The words hit harder than I expected.

"That's not…I didn't mean?—"

"Didn't you?" He leans forward. "You published during game week. Used anonymous sources who couldn't be verified. Wrote a headline designed to provoke. If you wanted reform, you could have approached me first. Asked for an interview before you published, but you didn't. You went for maximum impact."

"Because private conversations with people in power never work. They make promises, nothing changes, and the story gets buried."

"So instead you bury people publicly?"

"I exposed the truth." My voice is loud this time, because this interview was met to make him slip, but it’s not. It’s messing with me.

"You exposed half of the truth. The parts that fit your story." He stands. "You want the full picture? Fine. You're going to get it. Every practice, every meeting, every conversation. You're going to see exactly what this team is and when you write your redemptive series, you're going to have to reconcile what you expected to find with what's actually there."

"I'm not afraid of the truth." I snap at him, he’s not making me feel like I’m wrong.
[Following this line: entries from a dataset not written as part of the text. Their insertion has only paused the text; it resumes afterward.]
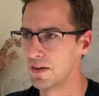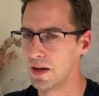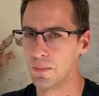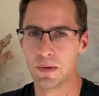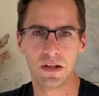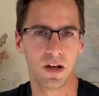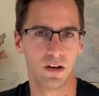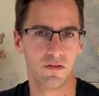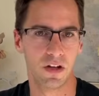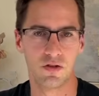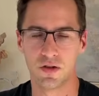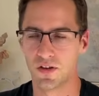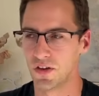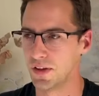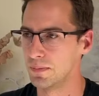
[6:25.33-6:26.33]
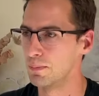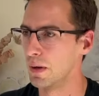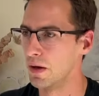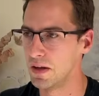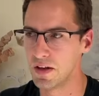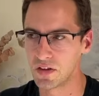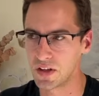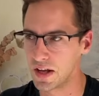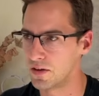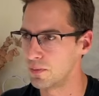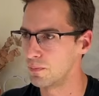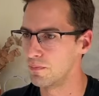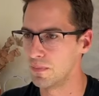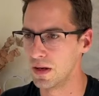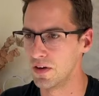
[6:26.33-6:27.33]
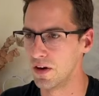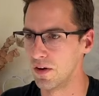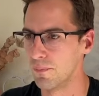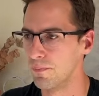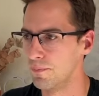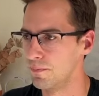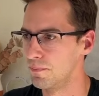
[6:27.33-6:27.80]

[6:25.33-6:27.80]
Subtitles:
That'd be kind of interesting, but in this case, it didn't.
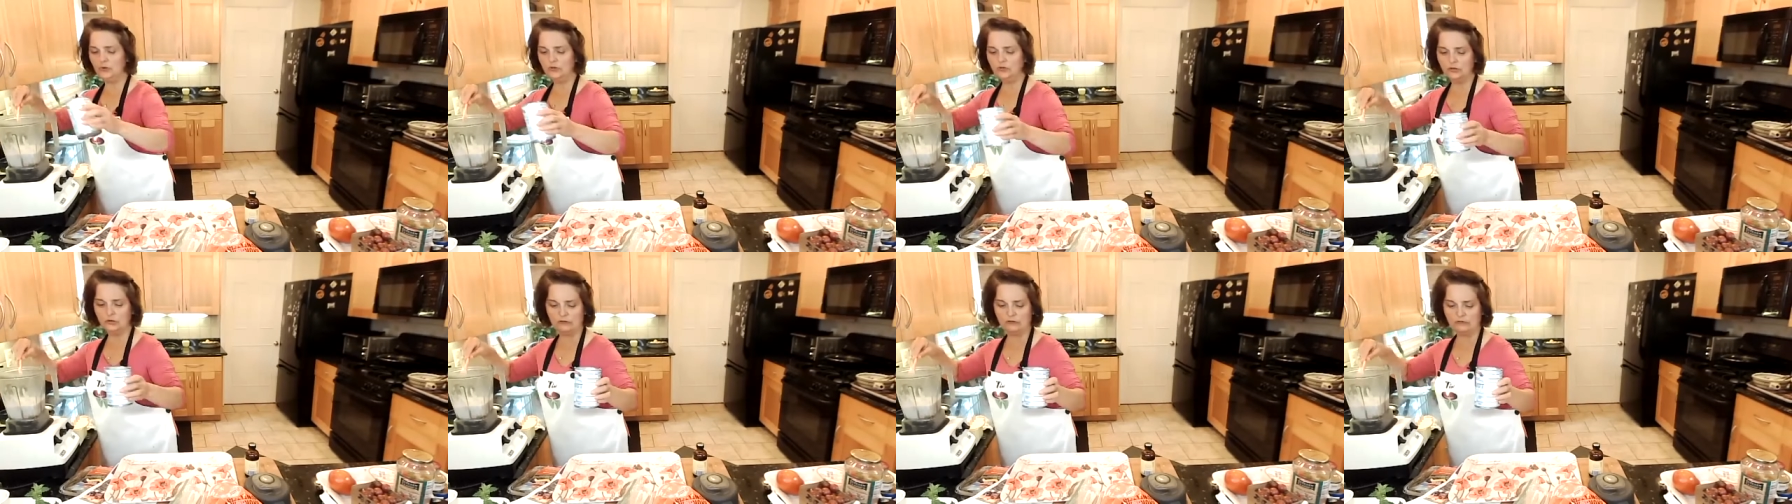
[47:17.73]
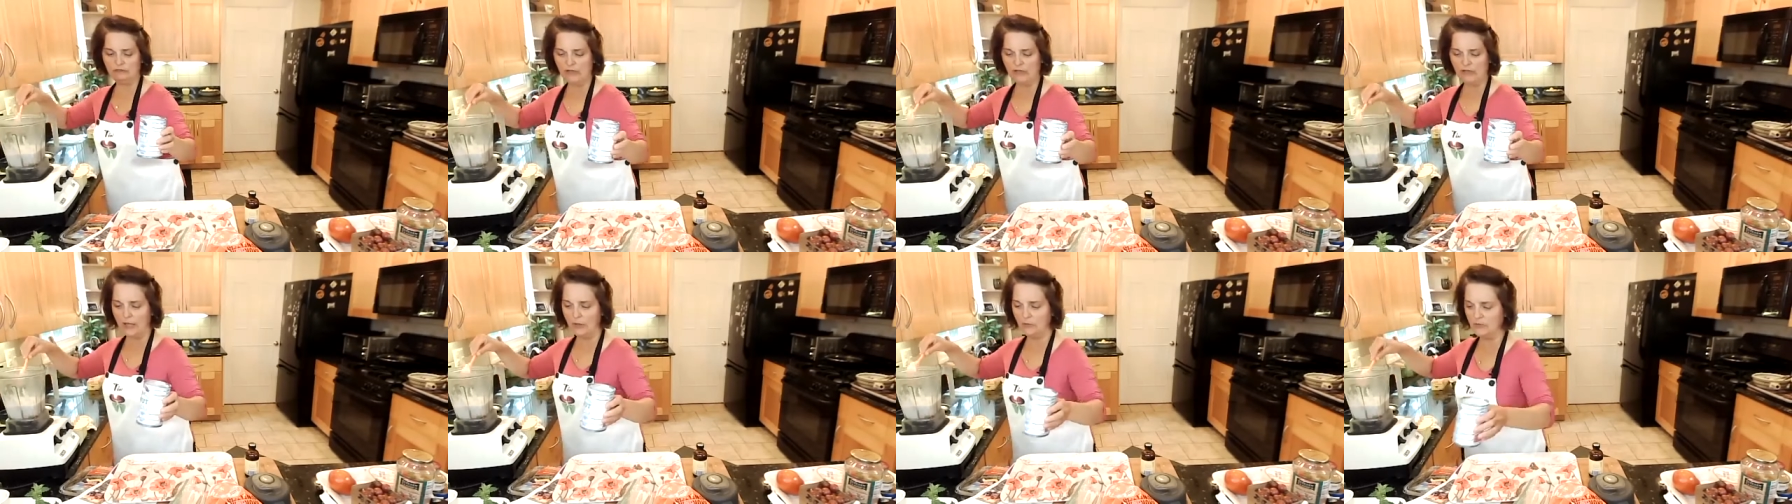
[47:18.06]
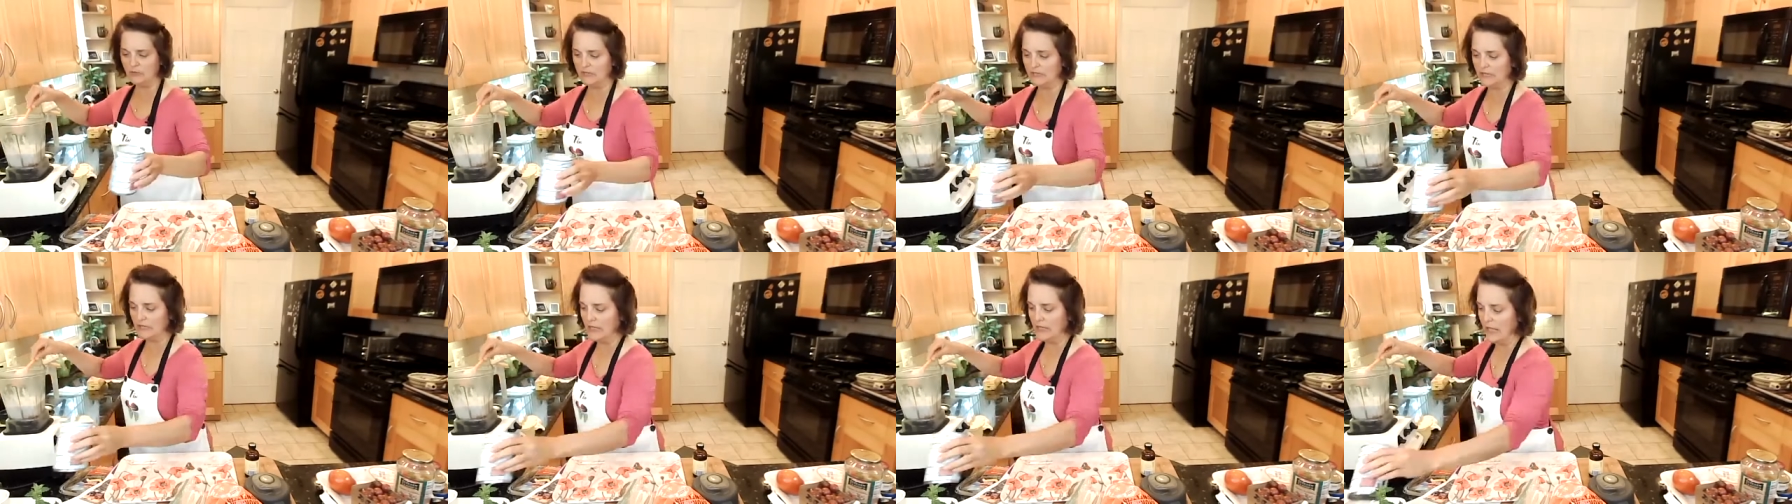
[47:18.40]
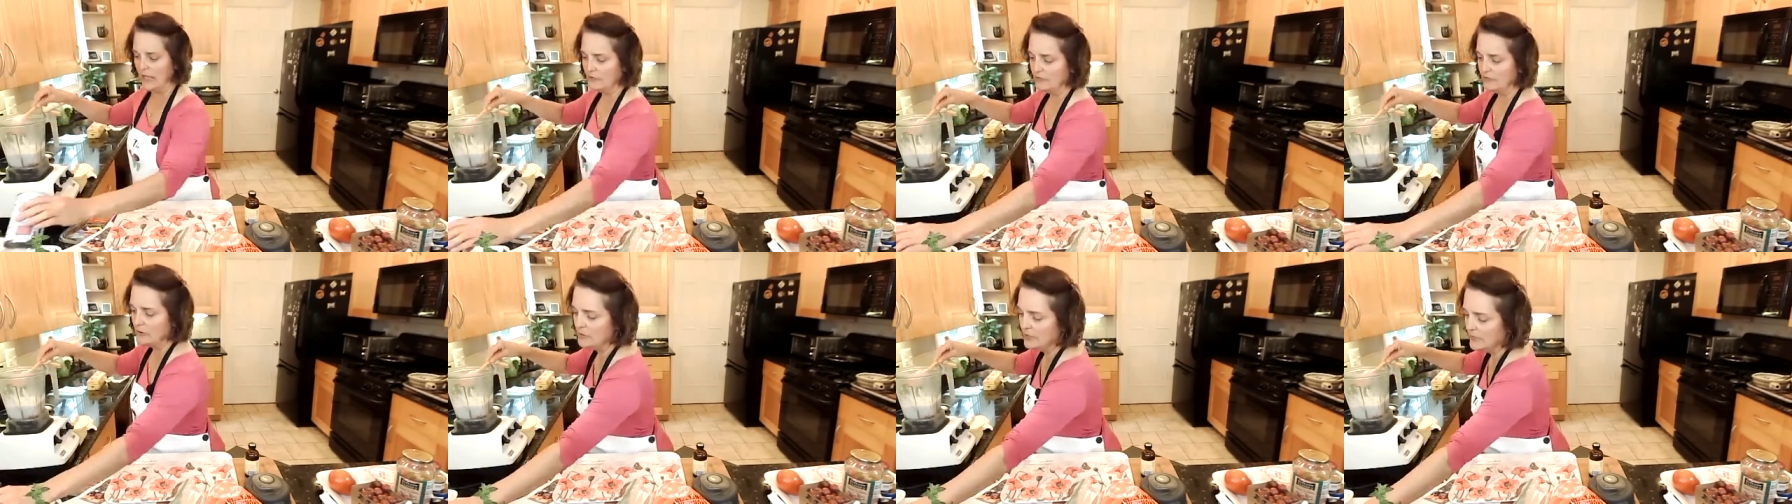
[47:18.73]
your family,
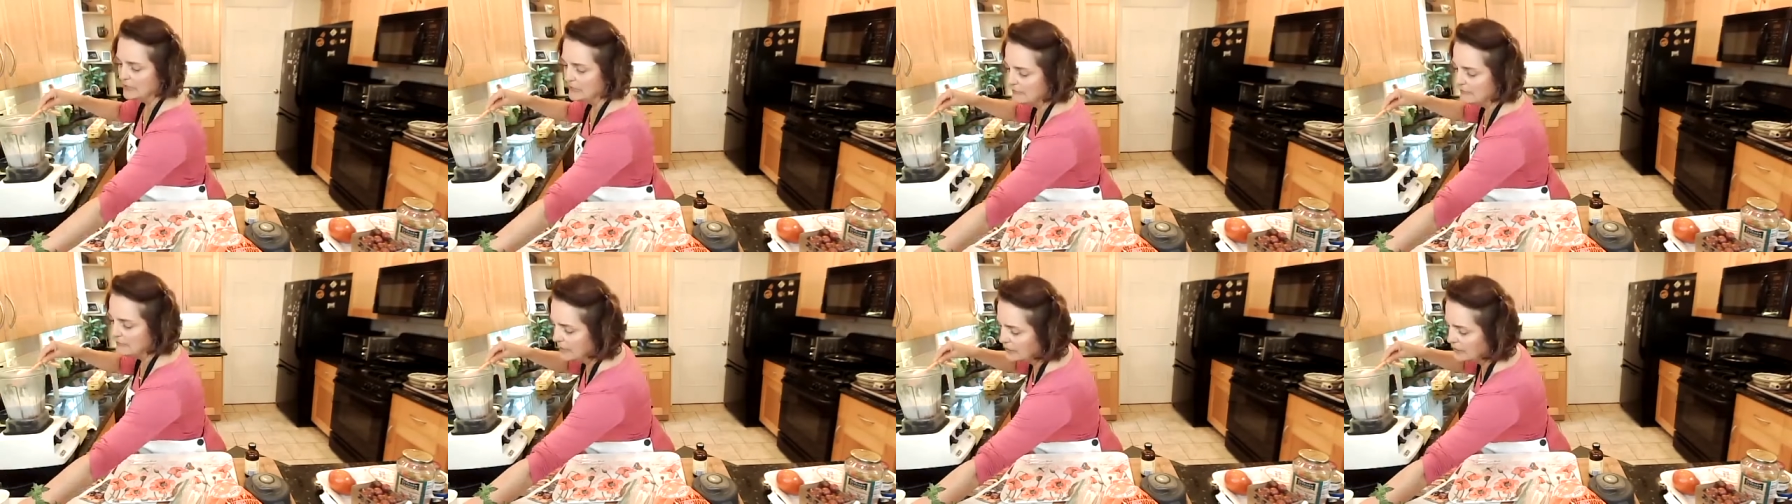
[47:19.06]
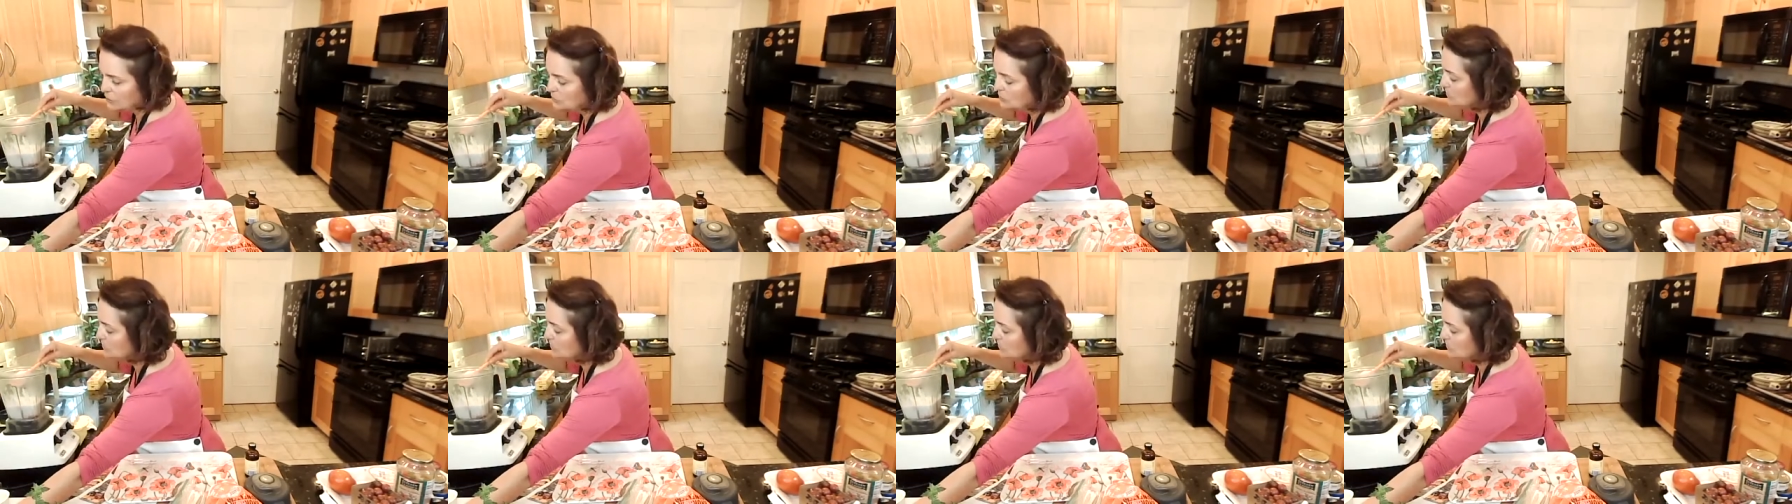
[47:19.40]
everybody that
"Neither am I." He grabs his bag. "Next interview is Thursday. Two PM. My apartment. We're going to talk about my actual philosophy on leadership and culture change, and you're going to listen instead of just looking for gotcha quotes."

"Your apartment? That's not appropriate?—"

"It's private. Professional. and it has my research for my senior thesis, which is directly relevant to your story." He's already walking down the bleachers. "Unless you're afraid to be alone with me?"

"I'm not afraid of anything."

"Good. Then I'll text you the address."

He leaves before I can argue.

I sit alone in the empty rink, my recorder still running, capturing nothing but silence.

That did not go how I expected.

***

Thursday morning, I'm still annoyed about the apartment interview.